5) CAUSAS DE INSUCESSO NAS INTRODUÇÕES

Como mencionado anteriormente, a introdução, qualquer que seja o método usado, está sempre sujeita a falhar. Além das fragilidades inerentes aos métodos utilizados, diversos fatores podem levar ao não estabelecimento da rainha introduzida. Entre estes contam-se:

a) Condições ambientais: mau tempo, baixa temperatura ou escassez de alimento.
b) Rainhas que não são "aceitas".
c) Presença na colméia de uma rainha, células reais ou operárias poedeiras.
d) Excesso de fumaça ou de manipulações.
e) Ausência de abelhas jovens ou irritação da colônia no momento da introdução.
f) Injúrias causadas à rainha decorrentes do manuseio inadequado, sacolejo ou exposição ao sol e intempéries.
g) Ocorrência de predadores.

6) CONCLUSÕES

A substituição das rainhas, programada ou efetivada de acordo com a necessidade detectada durante as visitas ao apiário é uma técnica do manejo, de grande relevância para a manutenção ou ampliação da sua capacidade produtiva, não devendo por isso, ser negligenciada pelo apicultor.
Esta técnica abrange as operações de orfanação da colônia e da introdução da nova rainha.

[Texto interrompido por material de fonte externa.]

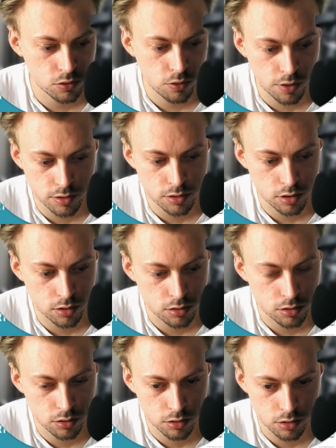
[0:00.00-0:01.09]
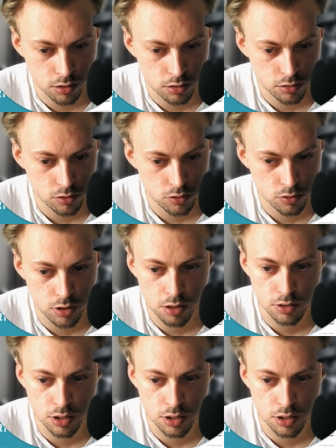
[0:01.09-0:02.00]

source, and you're not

Para a sua execução existem diversos métodos, capazes de proporcionar bons resultados, podendo a escolha ser feita de acordo com as condições específicas do apiário ou o sistema de trabalho de cada apicultor.

7) REFERÊNCIAS BIBLIOGRÁFICAS

1. CORTES, C.M.. Estudo de variáveis que influem na aceitação e rejeição de rainhas de abelhas Apis mellifera por operárias africanizadas. Ribeirão Preto, 1986. 126 p. Dissertação (Mestre em Genética) - Faculdade de Medicina de Ribeirão Preto.

2. FREE, J.B., BUTLER, C.G. The size of apertures through which worker honey bees will feed one another. Bee World, London, v. 39, n. 2, p. 40-2, 1958.

3. DUAY, P.R. Introdução e fecundação de abelhas rainhas de Apis mellifera. In: CONGRESSO BRASILEIRO DE APICULTURA, 10, 1994, Pousada do Rio Quente. Anais. Ademilson E.E. Soares & David De Jong, Ribeirão Preto, SP, 1994, p.75-82.

4. DUAY, P.R. A technique for installing nuclei with Africanized honey bees. Bee World, Cardiff. v. 77, n. 4, p. 212-5, 1996.

5. SILVA, E.C.A. Avaliação da eficiência de técnicas de remessa postal e das condições da colméia na aceitação e fecundação natural de rainhas de abelhas africanizadas (Apis mellifera L.) Rio Claro, 2.000 102 p. Tese (Doutor em ciências Biológicas) - Instituto de Biociências da Universidade Estadual Paulista.